◆ What you are asked to do ◆
Exclude the images and transcribe the entries below precisely.

◆ Extracted data ◆
= Beginning of Section =

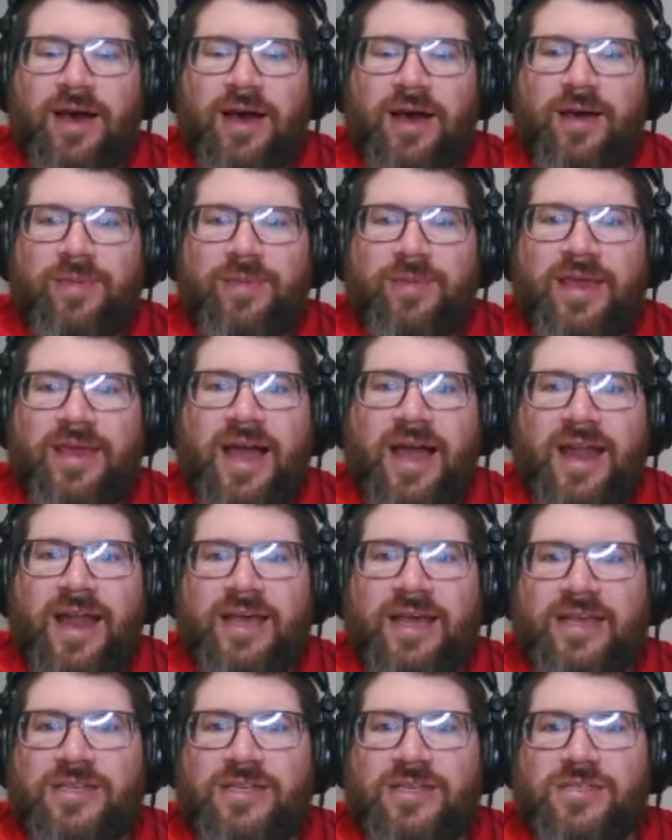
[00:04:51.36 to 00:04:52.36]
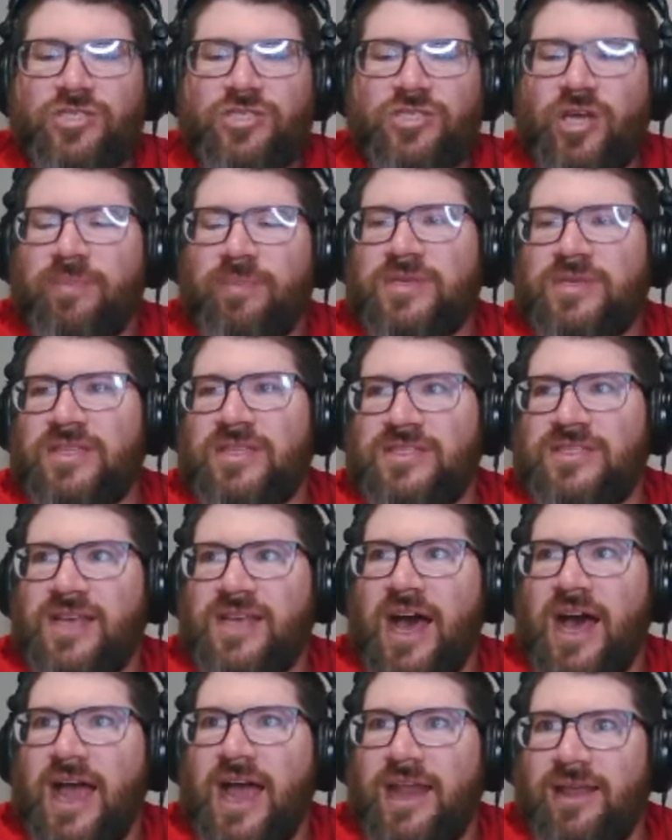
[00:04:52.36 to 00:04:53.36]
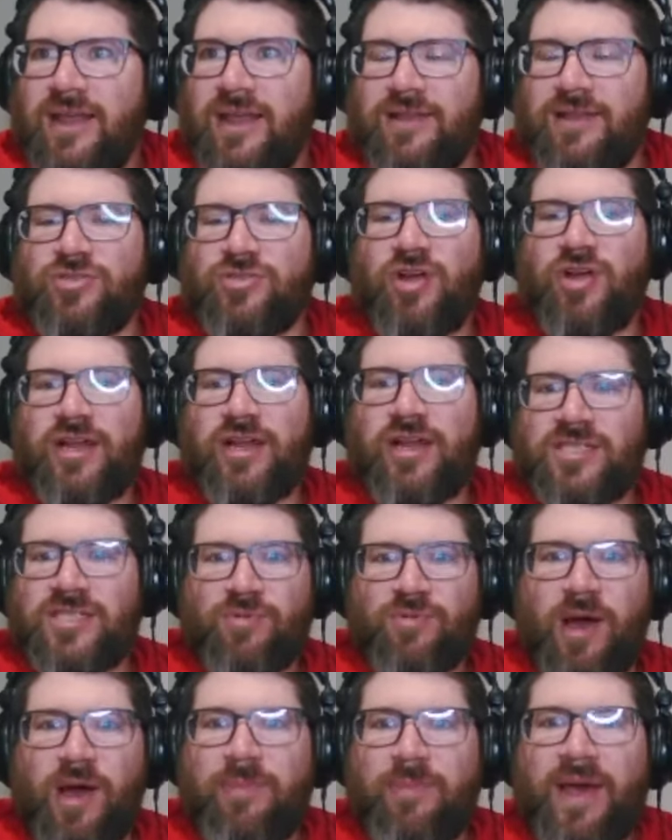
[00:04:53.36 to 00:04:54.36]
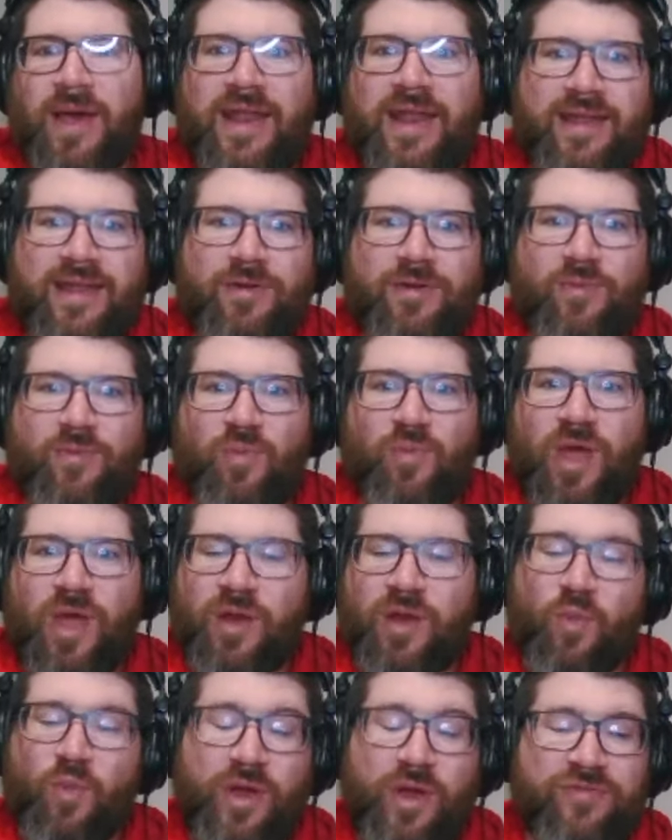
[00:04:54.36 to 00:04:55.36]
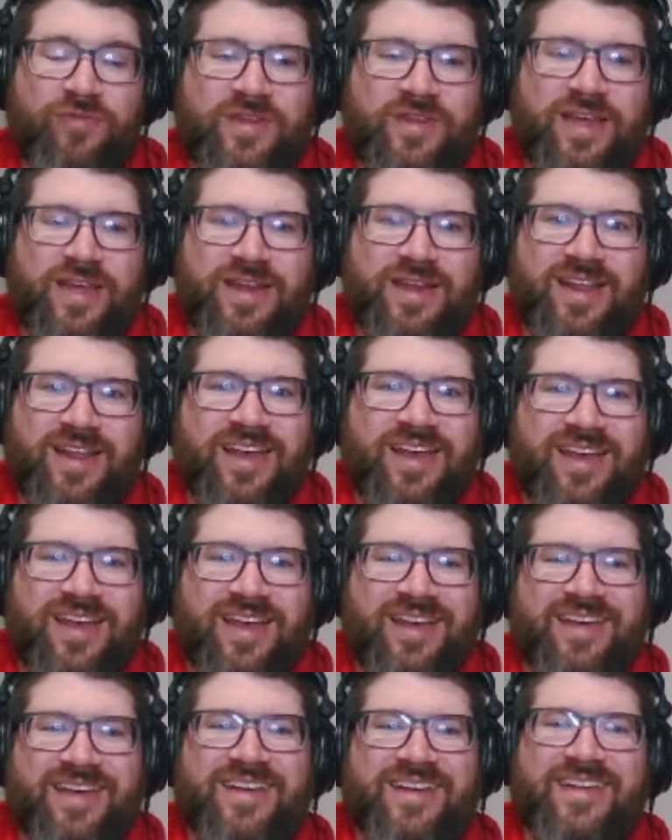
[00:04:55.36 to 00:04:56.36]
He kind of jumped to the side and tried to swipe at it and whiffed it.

= End of Section =

◆ Answer below ◆
[00:04:51.36 to 00:04:52.36]
[00:04:52.36 to 00:04:53.36]
[00:04:53.36 to 00:04:54.36]
[00:04:54.36 to 00:04:55.36]
[00:04:55.36 to 00:04:56.36]
He kind of jumped to the side and tried to swipe at it and whiffed it.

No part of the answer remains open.